__What you have to do__: "(10.00 s to 11.00 s)" appears in one line of the records below. Output that line and each one after it, exactly, through the last line.

++++ Provided data

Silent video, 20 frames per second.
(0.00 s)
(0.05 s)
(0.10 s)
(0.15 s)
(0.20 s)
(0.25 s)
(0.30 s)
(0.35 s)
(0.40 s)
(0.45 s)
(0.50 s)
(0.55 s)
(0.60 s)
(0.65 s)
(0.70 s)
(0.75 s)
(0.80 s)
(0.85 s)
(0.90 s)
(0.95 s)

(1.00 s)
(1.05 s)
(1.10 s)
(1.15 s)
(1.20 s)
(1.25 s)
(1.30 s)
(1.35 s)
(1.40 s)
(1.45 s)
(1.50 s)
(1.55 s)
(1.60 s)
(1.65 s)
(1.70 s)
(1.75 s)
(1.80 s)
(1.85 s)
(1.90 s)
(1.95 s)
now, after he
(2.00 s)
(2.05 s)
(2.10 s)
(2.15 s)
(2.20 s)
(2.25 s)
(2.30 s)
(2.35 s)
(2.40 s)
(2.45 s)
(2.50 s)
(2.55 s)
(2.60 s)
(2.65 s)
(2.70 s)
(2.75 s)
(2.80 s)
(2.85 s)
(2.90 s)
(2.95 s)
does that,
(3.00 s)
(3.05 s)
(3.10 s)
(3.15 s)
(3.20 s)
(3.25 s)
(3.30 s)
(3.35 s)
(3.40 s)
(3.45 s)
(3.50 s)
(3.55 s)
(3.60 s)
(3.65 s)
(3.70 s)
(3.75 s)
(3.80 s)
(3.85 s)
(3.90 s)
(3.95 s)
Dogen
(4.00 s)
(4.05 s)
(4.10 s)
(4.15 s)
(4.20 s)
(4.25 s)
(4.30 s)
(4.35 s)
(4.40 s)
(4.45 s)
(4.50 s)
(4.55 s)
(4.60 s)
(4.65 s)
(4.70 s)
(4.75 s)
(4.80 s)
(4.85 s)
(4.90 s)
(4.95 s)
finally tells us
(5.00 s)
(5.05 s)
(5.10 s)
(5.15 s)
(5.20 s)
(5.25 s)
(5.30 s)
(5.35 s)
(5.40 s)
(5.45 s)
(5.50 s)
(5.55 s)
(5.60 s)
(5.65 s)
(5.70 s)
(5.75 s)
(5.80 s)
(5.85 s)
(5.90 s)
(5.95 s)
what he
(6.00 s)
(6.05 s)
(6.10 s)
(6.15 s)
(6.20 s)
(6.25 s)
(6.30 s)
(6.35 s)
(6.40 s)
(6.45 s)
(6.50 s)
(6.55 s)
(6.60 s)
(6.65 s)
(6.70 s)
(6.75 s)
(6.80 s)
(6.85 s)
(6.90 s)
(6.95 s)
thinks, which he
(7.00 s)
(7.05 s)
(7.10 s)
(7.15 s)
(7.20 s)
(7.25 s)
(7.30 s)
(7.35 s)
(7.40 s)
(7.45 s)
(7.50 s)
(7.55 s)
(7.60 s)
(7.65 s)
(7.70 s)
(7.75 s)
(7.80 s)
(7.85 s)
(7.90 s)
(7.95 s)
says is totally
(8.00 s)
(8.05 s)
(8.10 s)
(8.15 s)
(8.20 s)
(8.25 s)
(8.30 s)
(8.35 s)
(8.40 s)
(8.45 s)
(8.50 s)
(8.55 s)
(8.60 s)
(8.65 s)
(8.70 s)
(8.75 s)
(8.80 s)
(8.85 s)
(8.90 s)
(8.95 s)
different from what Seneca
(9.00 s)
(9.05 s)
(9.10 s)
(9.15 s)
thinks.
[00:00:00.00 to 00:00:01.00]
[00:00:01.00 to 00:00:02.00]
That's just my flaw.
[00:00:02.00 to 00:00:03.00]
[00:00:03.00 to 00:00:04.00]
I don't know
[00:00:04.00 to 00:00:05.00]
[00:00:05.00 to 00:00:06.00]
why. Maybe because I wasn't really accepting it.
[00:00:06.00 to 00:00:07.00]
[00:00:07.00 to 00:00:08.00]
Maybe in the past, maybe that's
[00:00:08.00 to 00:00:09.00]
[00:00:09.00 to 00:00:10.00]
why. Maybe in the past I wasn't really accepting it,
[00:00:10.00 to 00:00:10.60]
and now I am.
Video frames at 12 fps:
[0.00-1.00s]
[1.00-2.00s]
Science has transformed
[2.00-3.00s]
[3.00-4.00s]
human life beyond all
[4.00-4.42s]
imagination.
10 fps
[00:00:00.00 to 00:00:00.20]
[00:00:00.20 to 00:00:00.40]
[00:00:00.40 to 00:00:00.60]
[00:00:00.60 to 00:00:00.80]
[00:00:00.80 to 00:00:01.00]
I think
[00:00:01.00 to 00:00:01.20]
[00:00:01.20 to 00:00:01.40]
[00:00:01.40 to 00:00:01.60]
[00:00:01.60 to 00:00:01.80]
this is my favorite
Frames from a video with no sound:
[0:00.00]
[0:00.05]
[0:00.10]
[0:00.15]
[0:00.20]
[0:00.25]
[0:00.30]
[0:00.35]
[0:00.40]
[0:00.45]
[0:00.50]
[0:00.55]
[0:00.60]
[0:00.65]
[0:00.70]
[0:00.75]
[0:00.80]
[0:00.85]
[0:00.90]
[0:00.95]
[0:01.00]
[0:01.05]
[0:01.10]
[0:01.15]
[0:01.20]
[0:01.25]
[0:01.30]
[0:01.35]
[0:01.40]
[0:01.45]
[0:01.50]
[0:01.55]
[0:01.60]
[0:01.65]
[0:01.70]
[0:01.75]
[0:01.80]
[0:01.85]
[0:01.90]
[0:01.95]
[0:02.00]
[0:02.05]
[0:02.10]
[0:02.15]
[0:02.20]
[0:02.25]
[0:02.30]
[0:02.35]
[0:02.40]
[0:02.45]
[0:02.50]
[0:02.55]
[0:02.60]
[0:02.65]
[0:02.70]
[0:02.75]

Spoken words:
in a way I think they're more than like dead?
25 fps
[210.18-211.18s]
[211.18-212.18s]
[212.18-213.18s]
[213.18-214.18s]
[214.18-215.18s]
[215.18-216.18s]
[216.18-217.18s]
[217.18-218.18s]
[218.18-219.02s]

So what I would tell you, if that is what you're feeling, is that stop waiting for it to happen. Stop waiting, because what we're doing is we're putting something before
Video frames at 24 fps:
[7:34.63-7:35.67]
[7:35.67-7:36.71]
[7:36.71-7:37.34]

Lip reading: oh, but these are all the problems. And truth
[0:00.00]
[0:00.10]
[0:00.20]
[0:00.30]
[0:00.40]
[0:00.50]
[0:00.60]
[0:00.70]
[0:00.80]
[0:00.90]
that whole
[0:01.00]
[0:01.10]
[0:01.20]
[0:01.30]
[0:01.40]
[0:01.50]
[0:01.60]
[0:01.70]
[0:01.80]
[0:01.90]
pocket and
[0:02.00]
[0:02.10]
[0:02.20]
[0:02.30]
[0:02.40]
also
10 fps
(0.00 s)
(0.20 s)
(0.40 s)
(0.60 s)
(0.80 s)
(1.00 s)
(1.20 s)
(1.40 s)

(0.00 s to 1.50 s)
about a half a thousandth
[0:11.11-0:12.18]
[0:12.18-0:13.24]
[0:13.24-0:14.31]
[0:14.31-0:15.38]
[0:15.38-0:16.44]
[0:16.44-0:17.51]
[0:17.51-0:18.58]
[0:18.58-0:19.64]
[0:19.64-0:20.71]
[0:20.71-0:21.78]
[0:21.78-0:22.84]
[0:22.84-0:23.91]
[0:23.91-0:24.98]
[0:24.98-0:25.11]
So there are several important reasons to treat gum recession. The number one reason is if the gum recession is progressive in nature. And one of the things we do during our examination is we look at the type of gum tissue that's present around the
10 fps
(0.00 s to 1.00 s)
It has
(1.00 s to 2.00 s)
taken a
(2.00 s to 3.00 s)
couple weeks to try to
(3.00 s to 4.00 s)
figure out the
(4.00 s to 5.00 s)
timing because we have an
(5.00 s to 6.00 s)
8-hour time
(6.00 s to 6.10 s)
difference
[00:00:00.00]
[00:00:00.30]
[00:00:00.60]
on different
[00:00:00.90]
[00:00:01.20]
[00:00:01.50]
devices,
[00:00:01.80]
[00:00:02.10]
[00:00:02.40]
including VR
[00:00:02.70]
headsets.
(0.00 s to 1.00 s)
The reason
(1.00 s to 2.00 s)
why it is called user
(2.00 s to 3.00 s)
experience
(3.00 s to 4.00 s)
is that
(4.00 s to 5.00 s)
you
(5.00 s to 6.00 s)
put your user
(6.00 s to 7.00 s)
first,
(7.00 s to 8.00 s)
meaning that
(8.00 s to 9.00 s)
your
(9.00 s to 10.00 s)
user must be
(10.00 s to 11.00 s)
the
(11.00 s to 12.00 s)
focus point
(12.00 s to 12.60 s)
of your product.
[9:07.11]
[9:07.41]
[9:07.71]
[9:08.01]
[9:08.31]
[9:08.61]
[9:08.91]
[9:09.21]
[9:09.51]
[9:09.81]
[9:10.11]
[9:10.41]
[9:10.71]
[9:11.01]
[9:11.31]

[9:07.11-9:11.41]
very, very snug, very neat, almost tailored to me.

++++++++

__The answer__:
(10.00 s to 11.00 s)
the
(11.00 s to 12.00 s)
focus point
(12.00 s to 12.60 s)
of your product.
[9:07.11]
[9:07.41]
[9:07.71]
[9:08.01]
[9:08.31]
[9:08.61]
[9:08.91]
[9:09.21]
[9:09.51]
[9:09.81]
[9:10.11]
[9:10.41]
[9:10.71]
[9:11.01]
[9:11.31]

[9:07.11-9:11.41]
very, very snug, very neat, almost tailored to me.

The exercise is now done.